好きなエンドは逆ハールート。複数の顔が良い男性にチヤホヤされるのが至高と宣い、逆ハー可能な乙ゲーが発売されれば神様ありがとー!とはしゃぎ、その難易度が高く攻略できない時には神様助けてー!と叫ぶのが癖の、乙女女子だ。
現在17歳である普通女子は、成人したら『幸運聖女の性なる洗脳遊戯』という18禁恋愛小説を読むことを夢見ていた。
小説の内容は、事故で亡くなった日本人の少女が、別世界に転生して聖女となり、数々のイケメンを落として逆ハーレムを築くという王道ストーリー。そこにちょっぴり18禁内容が含まれるのが期待大である。
また、外伝if物語では隣国の王子と結びつくエピソードも収録されているという。
この隣国の王子がまた超絶イケメンで、本作メインヒーローよりも人気らしい。17歳普通女子も、かの王子のビジュアルに胸ときめかせていた。
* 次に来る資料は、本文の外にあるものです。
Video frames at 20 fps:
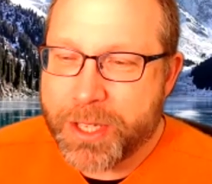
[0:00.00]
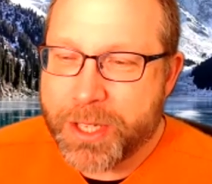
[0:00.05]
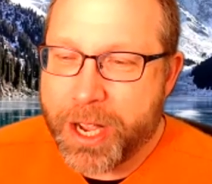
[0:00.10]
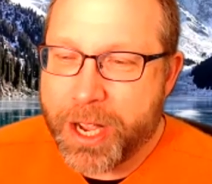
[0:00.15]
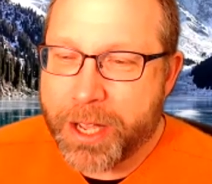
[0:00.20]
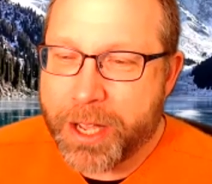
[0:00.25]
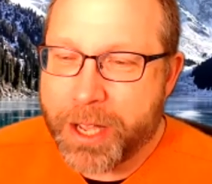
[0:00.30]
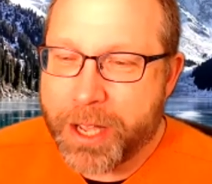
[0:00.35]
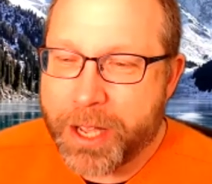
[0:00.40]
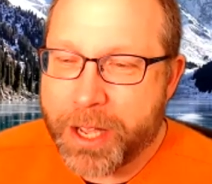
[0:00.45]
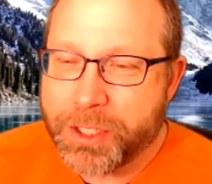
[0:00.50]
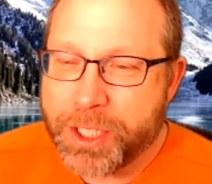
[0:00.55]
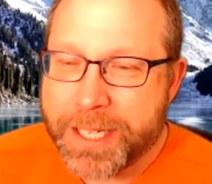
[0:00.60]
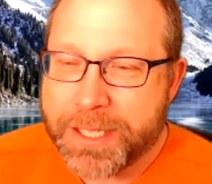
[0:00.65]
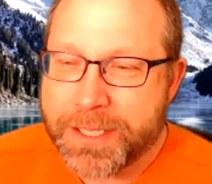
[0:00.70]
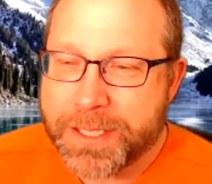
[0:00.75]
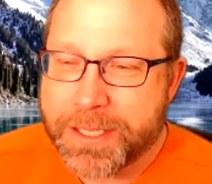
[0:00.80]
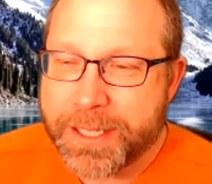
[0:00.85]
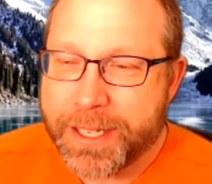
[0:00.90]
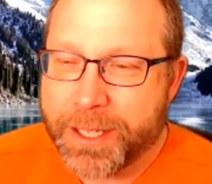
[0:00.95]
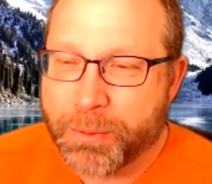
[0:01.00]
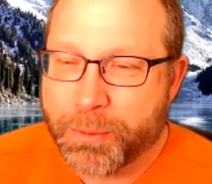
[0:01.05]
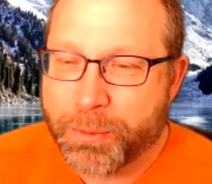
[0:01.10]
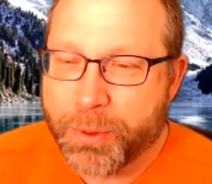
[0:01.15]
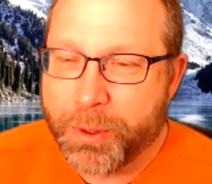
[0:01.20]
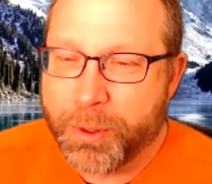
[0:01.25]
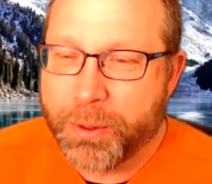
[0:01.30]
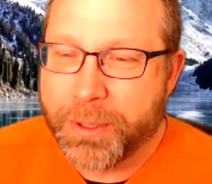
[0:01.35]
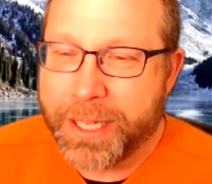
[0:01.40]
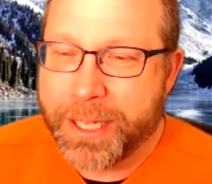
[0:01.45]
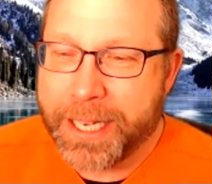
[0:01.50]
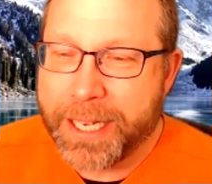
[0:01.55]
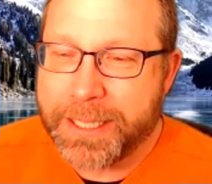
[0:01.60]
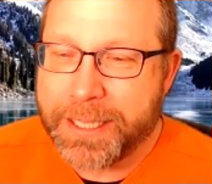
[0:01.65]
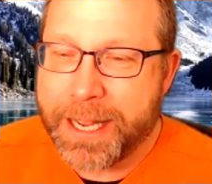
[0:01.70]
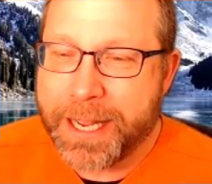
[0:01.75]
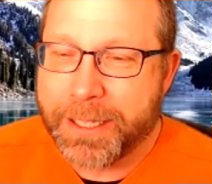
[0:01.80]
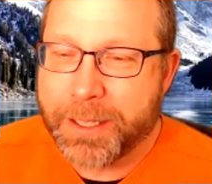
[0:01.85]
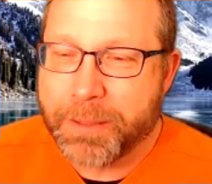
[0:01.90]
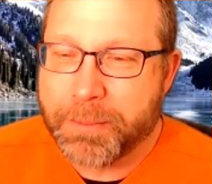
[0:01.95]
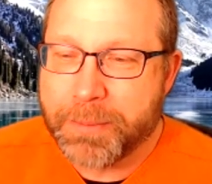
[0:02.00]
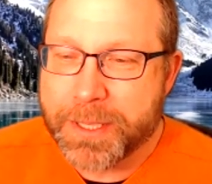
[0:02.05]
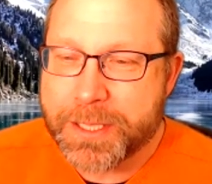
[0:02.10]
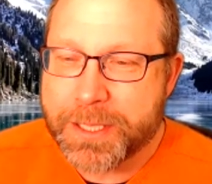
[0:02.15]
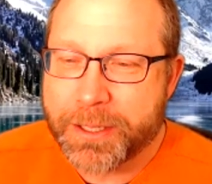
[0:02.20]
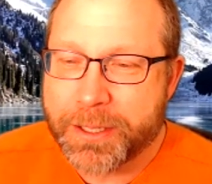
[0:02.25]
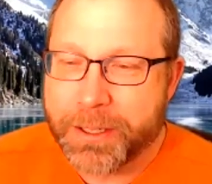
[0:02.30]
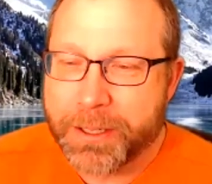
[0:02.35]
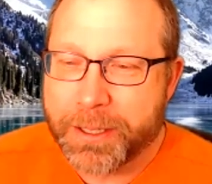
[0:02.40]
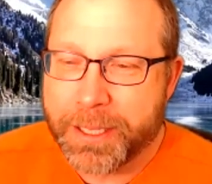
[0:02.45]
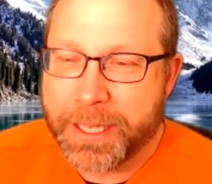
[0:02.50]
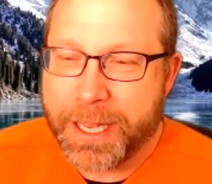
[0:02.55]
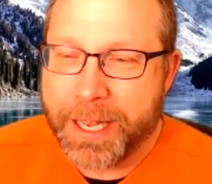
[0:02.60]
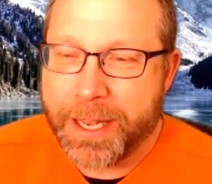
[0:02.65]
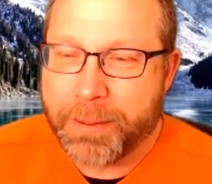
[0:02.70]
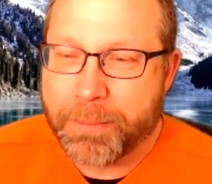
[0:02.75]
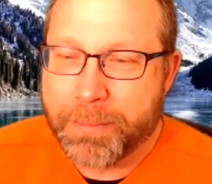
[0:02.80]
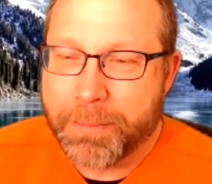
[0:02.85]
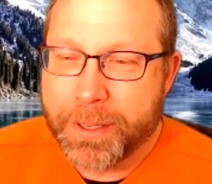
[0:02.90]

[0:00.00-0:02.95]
auto chess and roguelike elements in our game.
そしてこの王子人気が高じて有名なサークルが二次創作でゲームを作ってしまった。
それが同人乙女ゲーム『ゴリラ令嬢の華麗なる王宮生活』である。
普通女子は小説を読むより先に、ゲームをDLした。こちらは18禁じゃないので、誕生日前でもプレイ可なのだ。
「はあ~やっぱりヒュミエール王子かっこよ。ゴリラな私でも愛してくれるとか神かよ」
普通女子は溜息をつきながら通学路を帰る。歩きスマホで。
あと少しで18歳の誕生日。誕生日には予約しておいた原作小説の電子版がアプリに届く。誕生日が待ち遠しい。
その前に、ゴリラ令嬢とかふざけたキャラが主人公だけど胸ときめくヒュミエール王子がヒーローの同人ゲームを、全クリしようと夢中だった。
これまでに99巡回している。記念すべき100巡目を始めようとしたところ。
二車線道路の横断歩道に差し掛かる。見通しは悪くないはずなのに、一台のトラックが猛スピードで突っ込んできた。
歩きスマホ普通女子は、あっさり跳ねられた。